1. Introduction
In this tutorial, we’ll consider how we can localize and format messages based on Locale.
We’ll use both Java’s MessageFormat and the third-party library, ICU.
2. Localization Use Case
When our application acquires a wide audience of users from all over the world, we may naturally want to show different messages based on the user’s preferences.
The first and most important aspect is the language that the user speaks. Others might include currency, number and date formats. Last but not least are cultural preferences: what is acceptable for users from one country might be intolerable for others.
Suppose that we have an email client and we want to show notifications when a new message arrives.

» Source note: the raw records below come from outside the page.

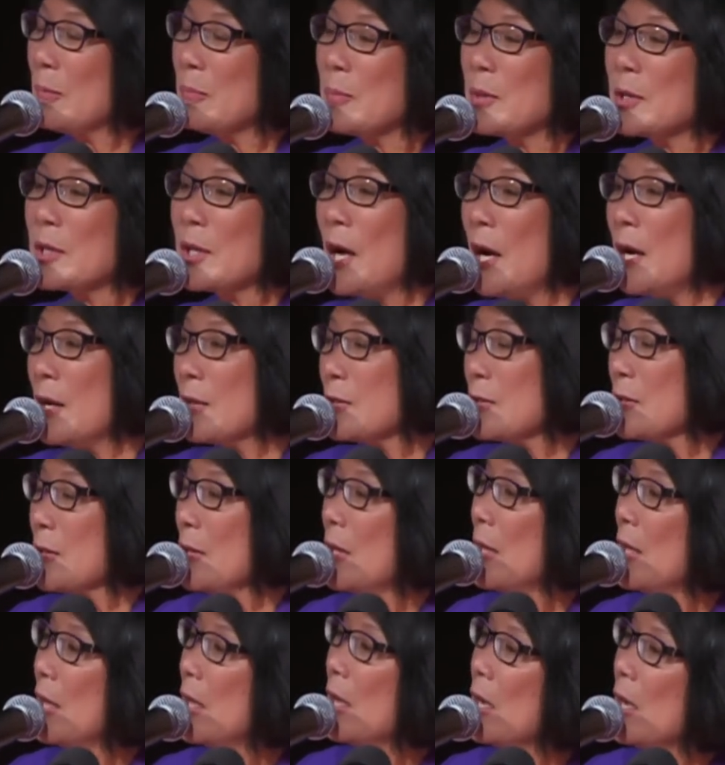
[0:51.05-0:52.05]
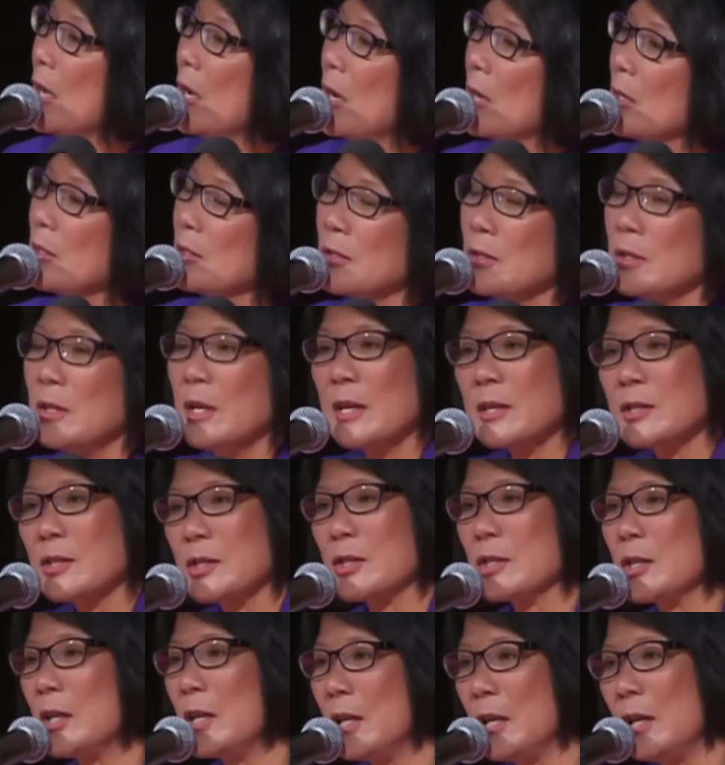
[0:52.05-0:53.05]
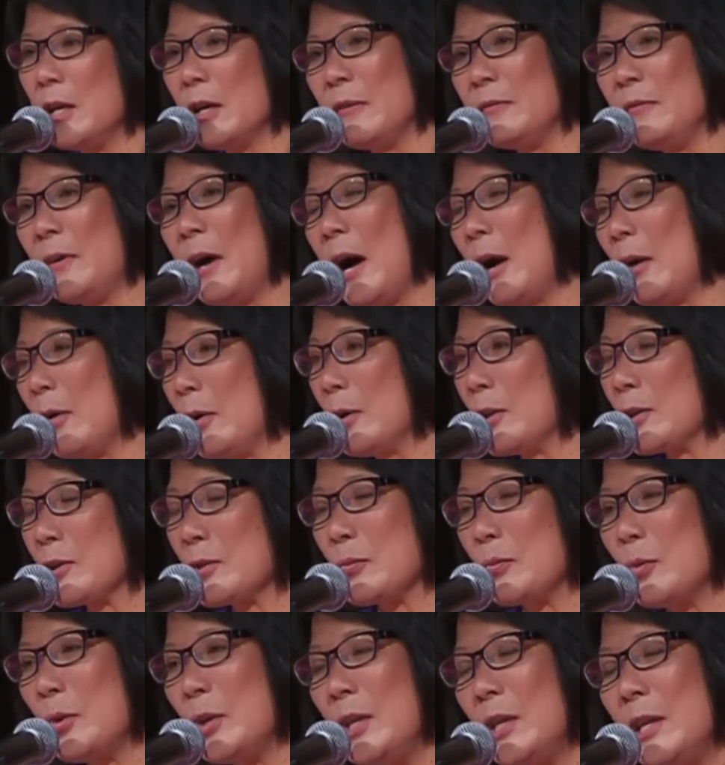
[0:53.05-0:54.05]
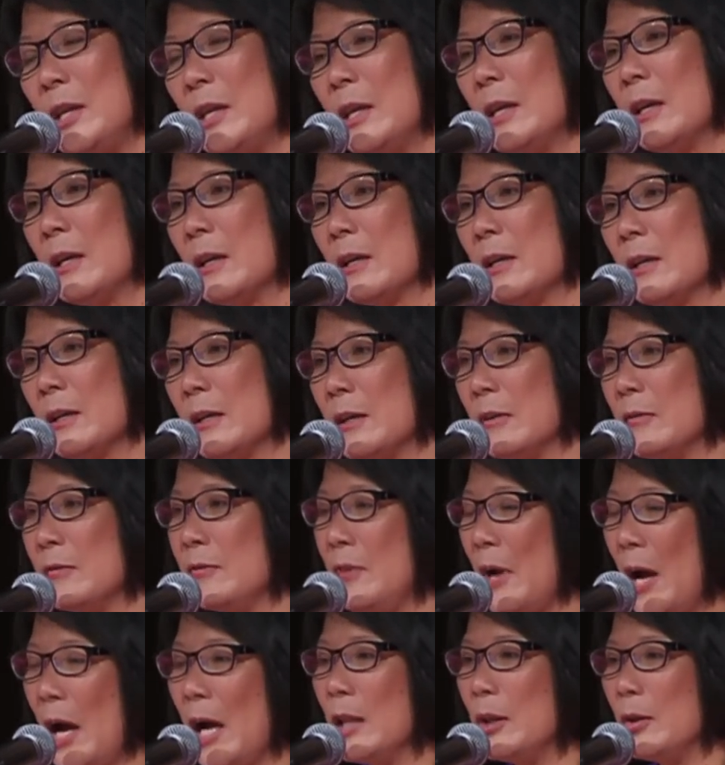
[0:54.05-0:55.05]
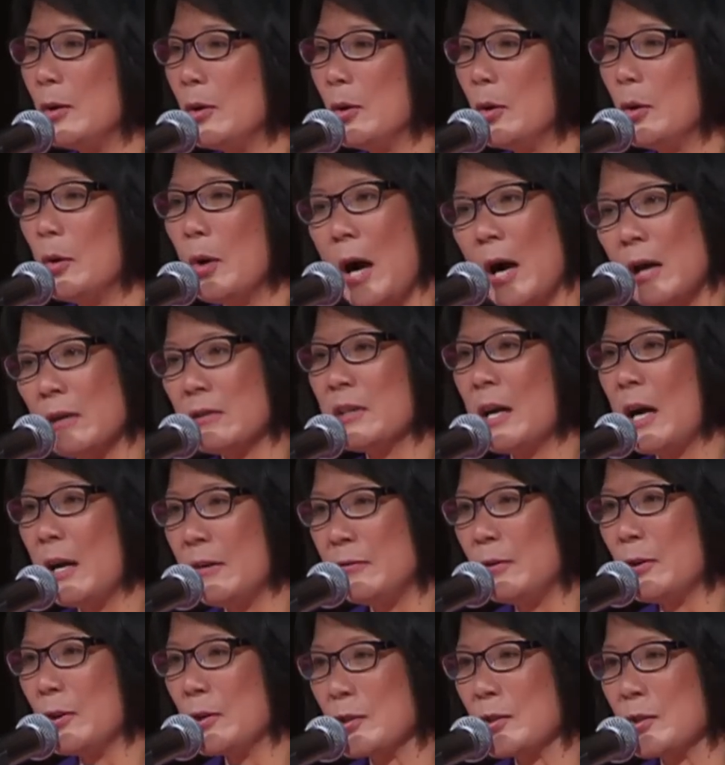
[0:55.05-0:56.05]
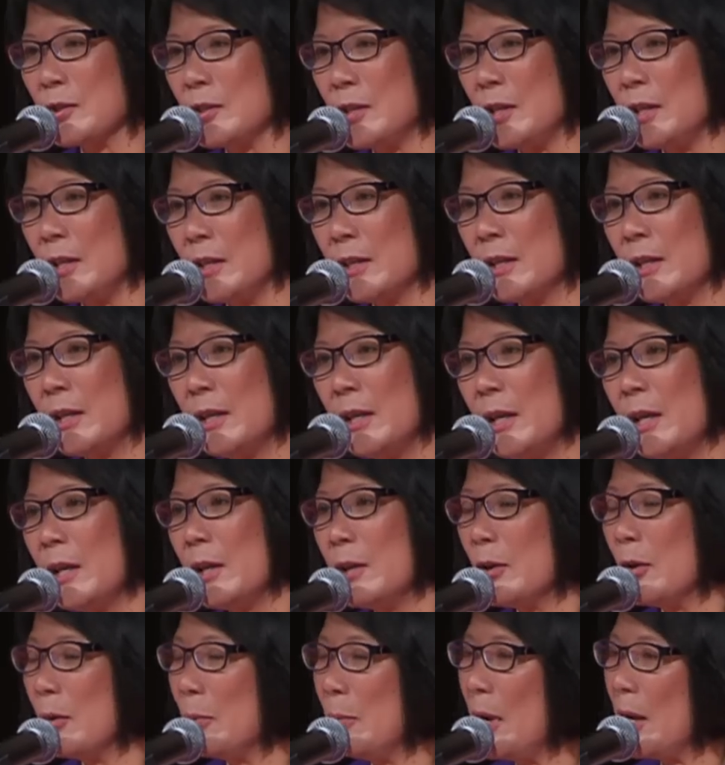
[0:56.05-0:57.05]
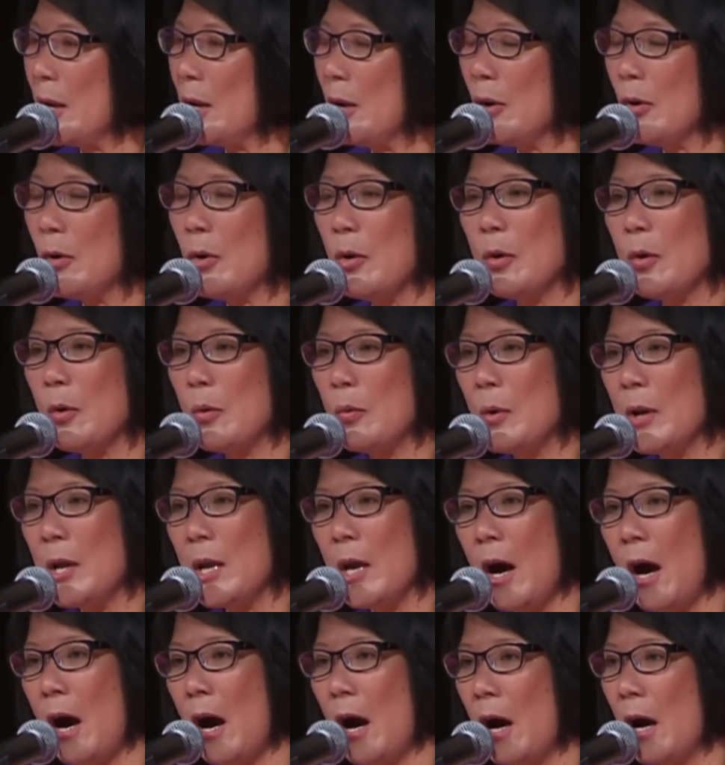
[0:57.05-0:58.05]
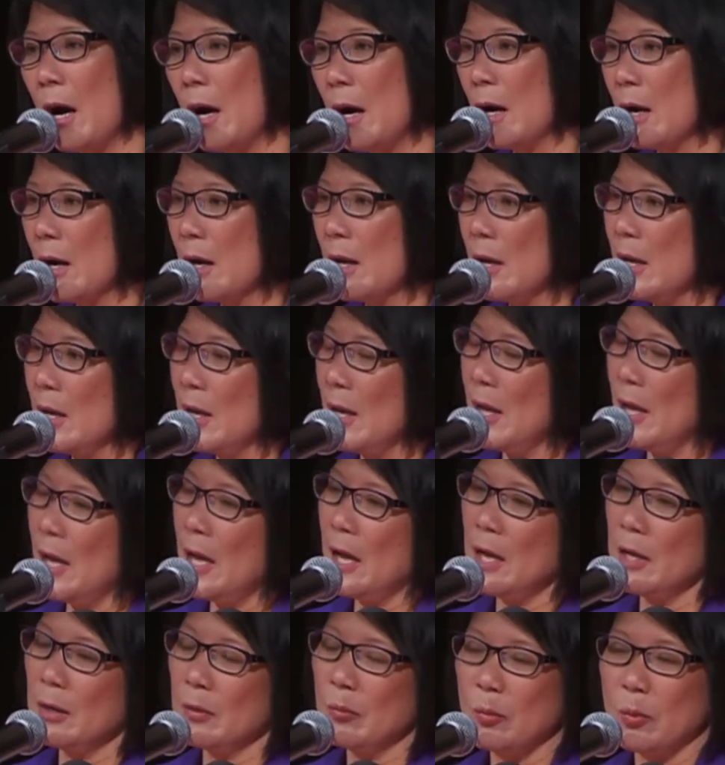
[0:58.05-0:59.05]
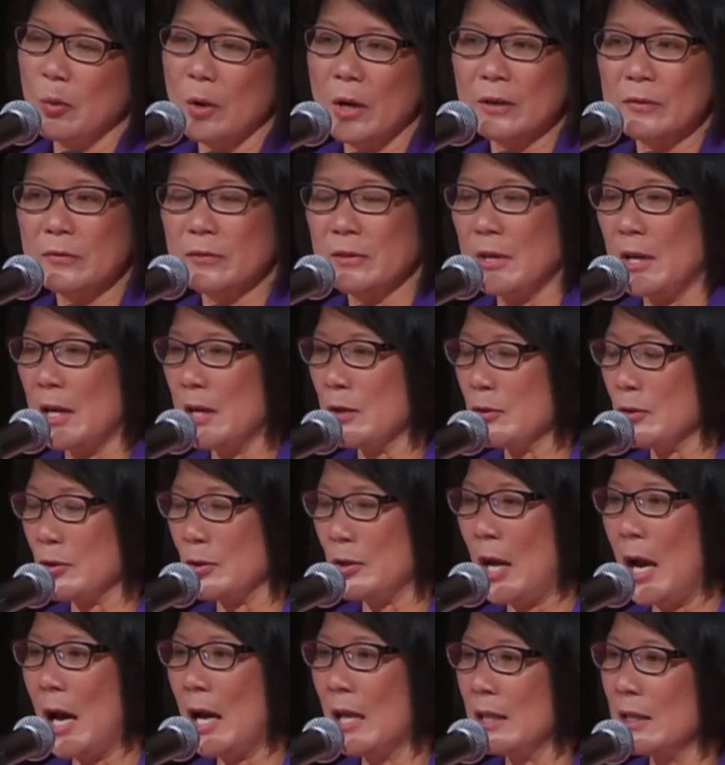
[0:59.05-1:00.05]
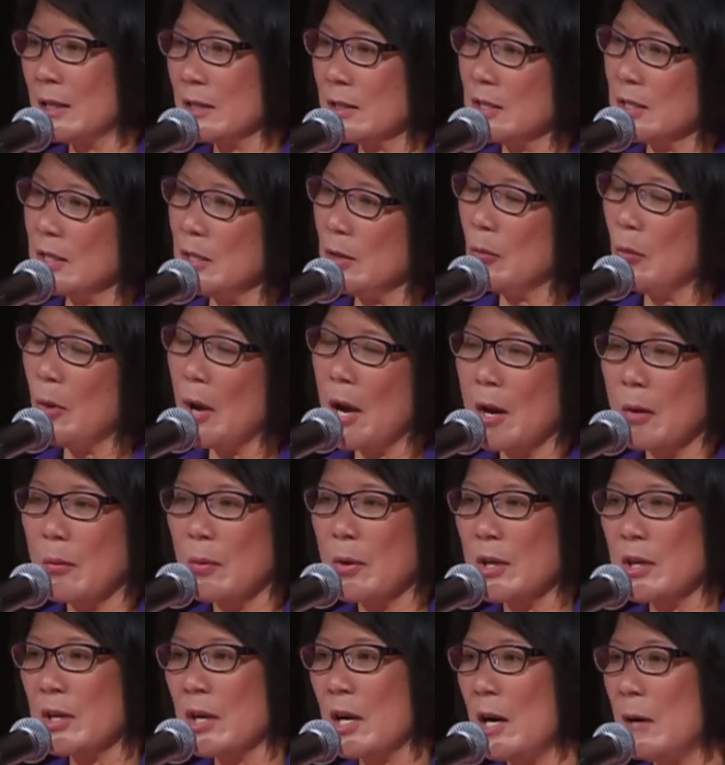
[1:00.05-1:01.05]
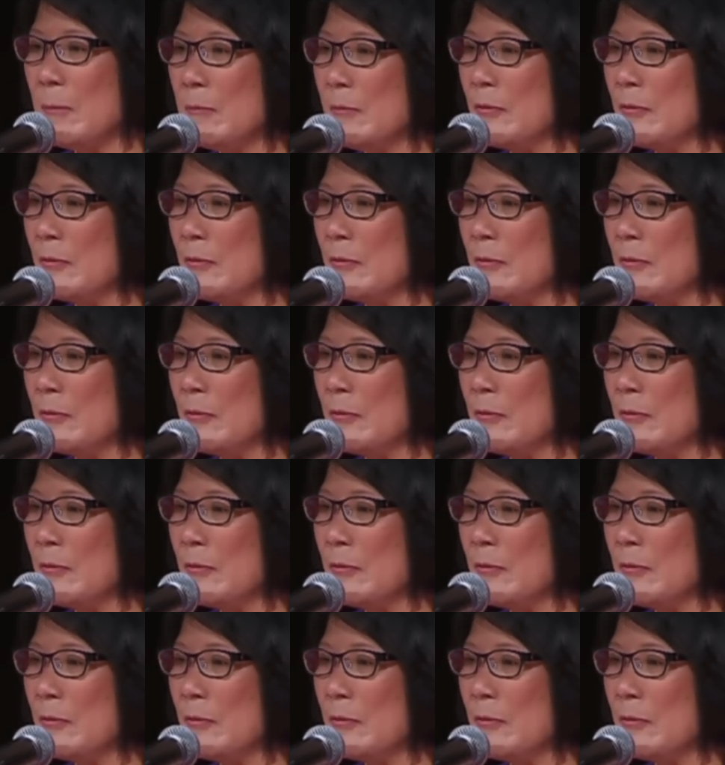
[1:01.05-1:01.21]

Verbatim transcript: because this city of ours, we value our diversity. No matter who we are and what nationality, where we come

A simple example of such a message might be this one:
Alice has sent you a message.
It’s fine for English-speaking users, but non-English speaking ones might be not that happy. For example, French-speaking users would prefer to see this message:
Alice vous a envoyé un message.
While Polish people would be pleased by seeing this one:
Alice wysłała ci wiadomość.
What if we want to have a properly-formatted notification even in the case when Alice sends not just one message, but few messages?

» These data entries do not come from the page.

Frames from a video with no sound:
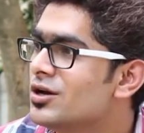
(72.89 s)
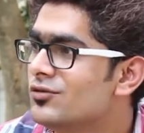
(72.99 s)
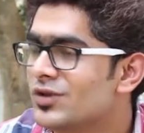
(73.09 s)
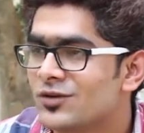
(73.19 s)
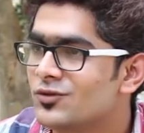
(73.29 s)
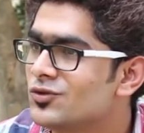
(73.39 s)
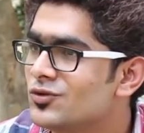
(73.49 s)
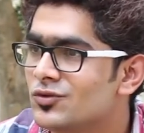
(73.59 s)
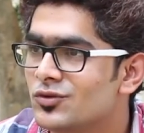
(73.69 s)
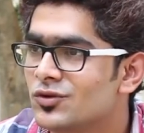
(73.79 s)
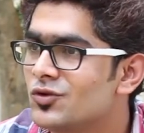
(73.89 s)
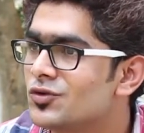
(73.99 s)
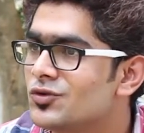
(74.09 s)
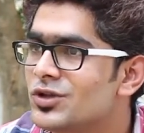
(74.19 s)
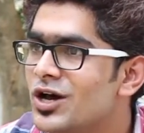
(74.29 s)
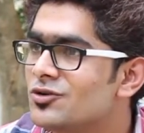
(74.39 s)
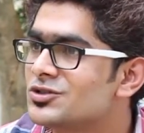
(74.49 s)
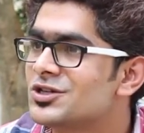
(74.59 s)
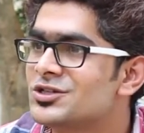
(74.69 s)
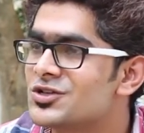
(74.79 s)
We have to go to the
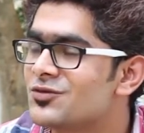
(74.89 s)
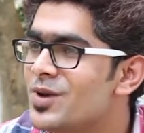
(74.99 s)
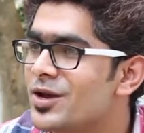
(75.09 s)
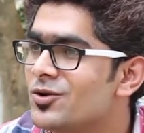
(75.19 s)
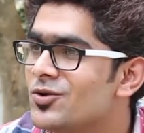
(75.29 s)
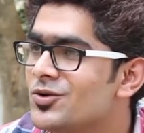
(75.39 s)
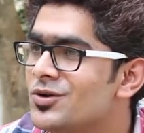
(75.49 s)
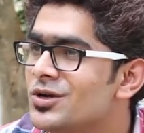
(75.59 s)
outskirts of Bangalore.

We might be tempted to address the issue by concatenating various pieces in a single string, like this:
String message = "Alice has sent " + quantity + " messages";
The situation can easily get out of control when we need notifications in the case when not only Alice but also Bob might send the messages:
Bob has sent two messages. Bob a envoyé deux messages. Bob wysłał dwie wiadomości.
Notice, how the verb changes in the case of Polish (wysłała vs wysłał) language. It illustrates the fact that banal string concatenation is rarely acceptable for localizing messages.
As we see, we get two types of issues: one is related to translations and the other is related to formats. Let’s address them in the following sections.
3. Message Localization
We may define the localization, or l10n, of an application as the process of adapting the application to the user’s comfort. Sometimes, the term internalization, or i18n, is also used.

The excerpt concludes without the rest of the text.